Rose Melonis, research and instruction librarian for social sciences, said one major area of instruction involves helping students understand the limits of AI-generated answers, particularly hallucinations.
“Hallucinations are hard to detect because that’s the problem with AI … it thinks it’s always right and it’s very much like this is the right answer, the end,” Melonis said.
“You just have to double check what the output is and make sure it’s real,” she said.
Melonis added that this is why AI should supplement, not replace, traditional research methods.
“You still want to use the databases; you still want to use the catalog,” Melonis said. “Those are real things in there.”
“It can be helpful as a tool, but not as the be-all and end-all tool,” Hughes said.
Melonis said librarians also work to distinguish between general generative AI tools and research-focused AI tools drawn from vetted databases.
“Keenious and Scopus AI are pulling from official databases,” Melonis said. “There’s less of a chance of hallucinations for those than if it’s just pulling from the internet at large.”
Rather than promoting unrestricted AI use, librarians said much of their instruction centers on practical and ethical use, including when AI may be appropriate, how to use it responsibly and how to avoid academic dishonesty.
“I don’t know a single English teacher that would be fine with someone having ChatGPT write their paper for them,” Hughes said.
At the same time, Hughes pushed back on assumptions that students are uncritical users of AI.
“Students know more than some [people] are giving them credit for,” Hughes said.
Beyond classroom instruction, librarians are also contributing to research on how students are engaging with artificial intelligence.

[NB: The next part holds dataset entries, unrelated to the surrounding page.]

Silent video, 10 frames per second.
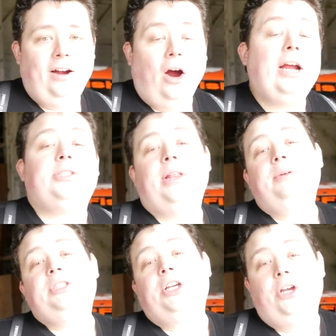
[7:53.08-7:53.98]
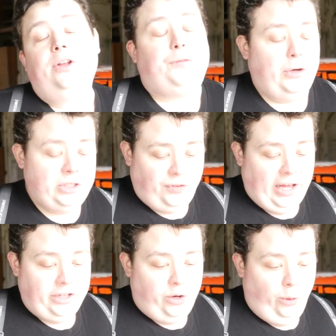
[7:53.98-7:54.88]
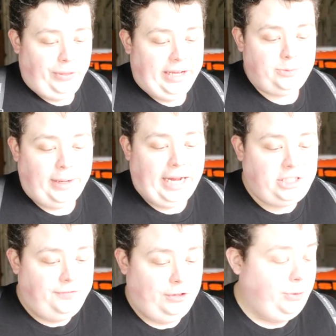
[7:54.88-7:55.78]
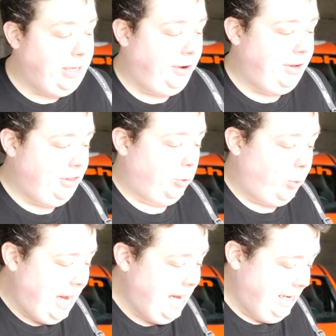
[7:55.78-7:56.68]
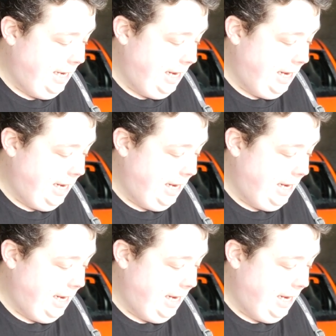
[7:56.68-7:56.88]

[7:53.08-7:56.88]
All right, so that was a good first flight, and the cool thing is we actually flew it out in the rain,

Hughes said Creighton librarians are working with a university in England on research focused on students’ opinions about AI, particularly among first-year students.
“We’re looking to publish research,” Hughes said. “One thing that I also noticed [is] students seem to be interested in how their careers are going to be impacted by AI.”
Beyond classroom instruction, the libraries are expanding access to AI through an emerging technologies lab, part of a broader effort to grow AI-related services.
“We’re trying to be that bridge,” Dooley said, referring to the library’s role in helping students prepare for a workforce increasingly shaped by artificial intelligence.
“Students are expected to know how to use AI in the workforce,” Dooley said. “We want to help prepare students.”
That work, however, has not come without challenges.
Dooley said one major obstacle is integrating AI literacy instruction into already crowded curricula.
“The biggest challenge is trying to get faculty to let us in those classrooms,” Dooley said.
Librarians are also navigating the challenge of keeping pace with technology that is evolving almost daily.
“Every day there’s a new advancement,” Dooley said.
That rapid change, Hughes said, is one reason he sees AI less as a disruption that replaces work and more as a technology that changes how work is done.
“In the late ‘90s, they told us the internet was going to take away a bunch of jobs,” Hughes said. “It just changed the way we did our jobs. And I feel that same way about AI.”
The initiative also aligns with the work of university librarian, Michael Paulus, whose scholarship and campus lecture, “The Place of AI in a Hope-Filled Future,” has helped shape the university’s broader conversations about artificial intelligence.
For Dooley, the goal in the coming years is to further establish the library as a central resource for students seeking guidance in a changing technological environment.
“Our goal in the next few years is to really solidify our literacy program around AI and really integrate ourselves into the curriculum,” Dooley said.